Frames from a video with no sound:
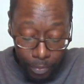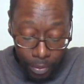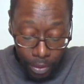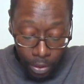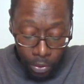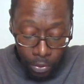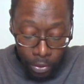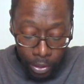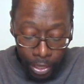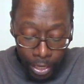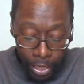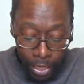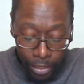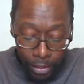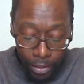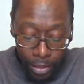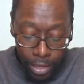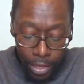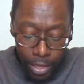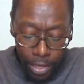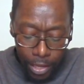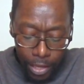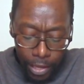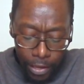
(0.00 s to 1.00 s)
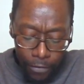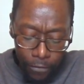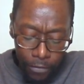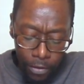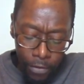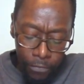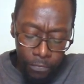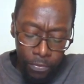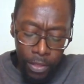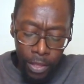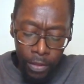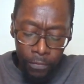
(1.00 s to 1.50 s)
Okay,
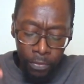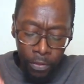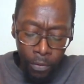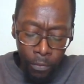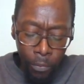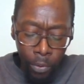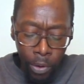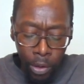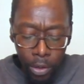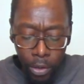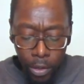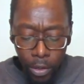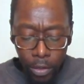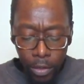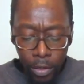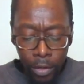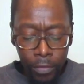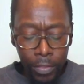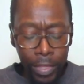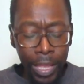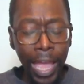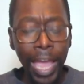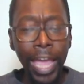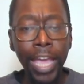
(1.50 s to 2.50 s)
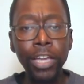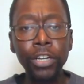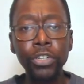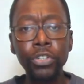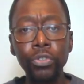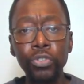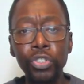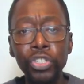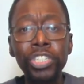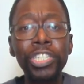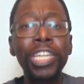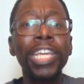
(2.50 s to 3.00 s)
if the word of the
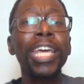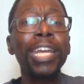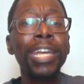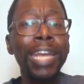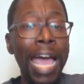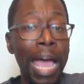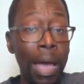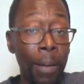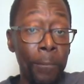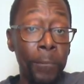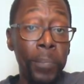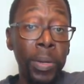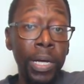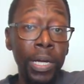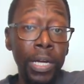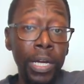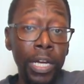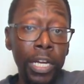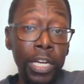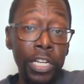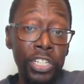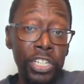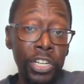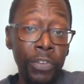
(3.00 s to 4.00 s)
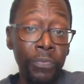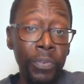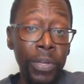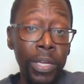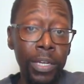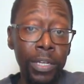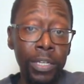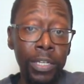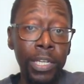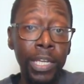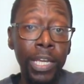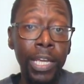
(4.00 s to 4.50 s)
angels did not budge, if
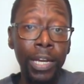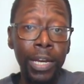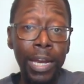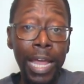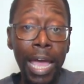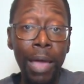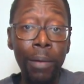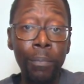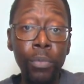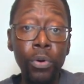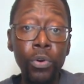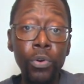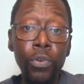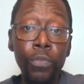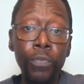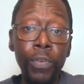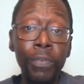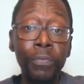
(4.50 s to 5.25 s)
it did not move,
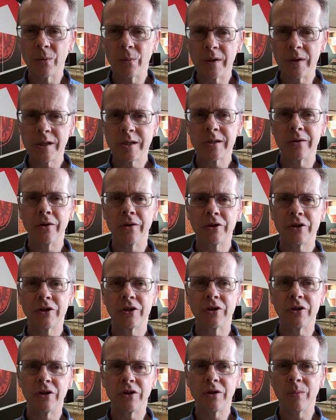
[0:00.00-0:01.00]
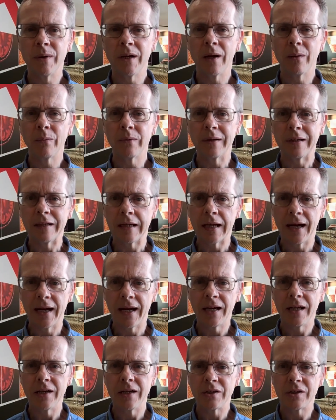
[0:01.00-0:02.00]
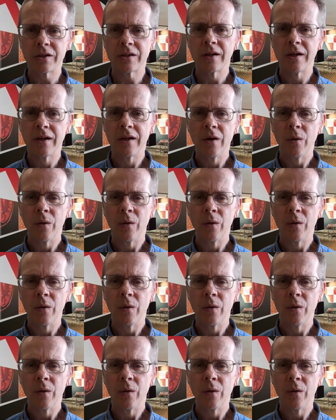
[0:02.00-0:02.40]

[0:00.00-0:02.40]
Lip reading: researcher to be able to engage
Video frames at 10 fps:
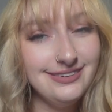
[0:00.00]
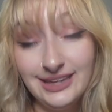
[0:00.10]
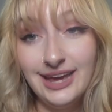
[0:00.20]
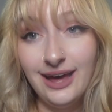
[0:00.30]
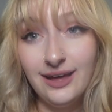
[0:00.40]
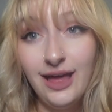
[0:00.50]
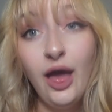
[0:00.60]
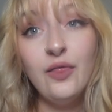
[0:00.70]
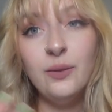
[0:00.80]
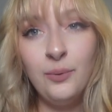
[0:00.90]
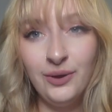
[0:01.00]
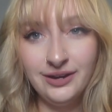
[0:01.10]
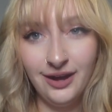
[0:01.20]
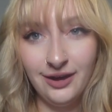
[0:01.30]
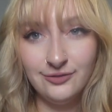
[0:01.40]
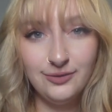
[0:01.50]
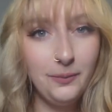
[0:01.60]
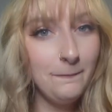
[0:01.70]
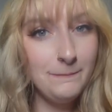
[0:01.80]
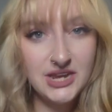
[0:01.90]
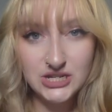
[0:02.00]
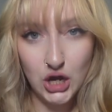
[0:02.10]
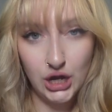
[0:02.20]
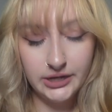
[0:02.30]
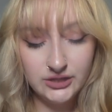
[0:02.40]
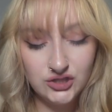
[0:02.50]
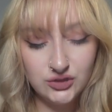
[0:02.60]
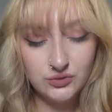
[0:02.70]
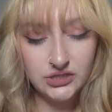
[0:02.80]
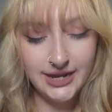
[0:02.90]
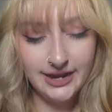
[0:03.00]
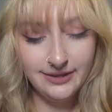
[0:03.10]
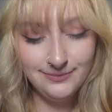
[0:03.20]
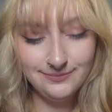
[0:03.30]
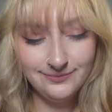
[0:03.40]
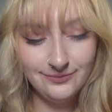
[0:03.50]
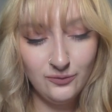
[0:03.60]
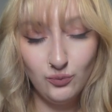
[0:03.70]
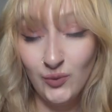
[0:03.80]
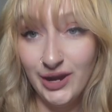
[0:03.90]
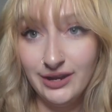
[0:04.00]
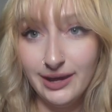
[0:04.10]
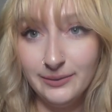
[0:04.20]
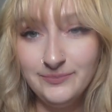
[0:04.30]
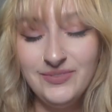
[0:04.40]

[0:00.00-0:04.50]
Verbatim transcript: Yeah, the point of me talking to you today, right now,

--------------------------------

**Instructions to follow:**
Take every line of the material and copy it exactly, leaving out the pictures.

**Final answer:**
Frames from a video with no sound:
(0.00 s to 1.00 s)
(1.00 s to 1.50 s)
Okay,
(1.50 s to 2.50 s)
(2.50 s to 3.00 s)
if the word of the
(3.00 s to 4.00 s)
(4.00 s to 4.50 s)
angels did not budge, if
(4.50 s to 5.25 s)
it did not move,
[0:00.00-0:01.00]
[0:01.00-0:02.00]
[0:02.00-0:02.40]

[0:00.00-0:02.40]
Lip reading: researcher to be able to engage
Video frames at 10 fps:
[0:00.00]
[0:00.10]
[0:00.20]
[0:00.30]
[0:00.40]
[0:00.50]
[0:00.60]
[0:00.70]
[0:00.80]
[0:00.90]
[0:01.00]
[0:01.10]
[0:01.20]
[0:01.30]
[0:01.40]
[0:01.50]
[0:01.60]
[0:01.70]
[0:01.80]
[0:01.90]
[0:02.00]
[0:02.10]
[0:02.20]
[0:02.30]
[0:02.40]
[0:02.50]
[0:02.60]
[0:02.70]
[0:02.80]
[0:02.90]
[0:03.00]
[0:03.10]
[0:03.20]
[0:03.30]
[0:03.40]
[0:03.50]
[0:03.60]
[0:03.70]
[0:03.80]
[0:03.90]
[0:04.00]
[0:04.10]
[0:04.20]
[0:04.30]
[0:04.40]

[0:00.00-0:04.50]
Verbatim transcript: Yeah, the point of me talking to you today, right now,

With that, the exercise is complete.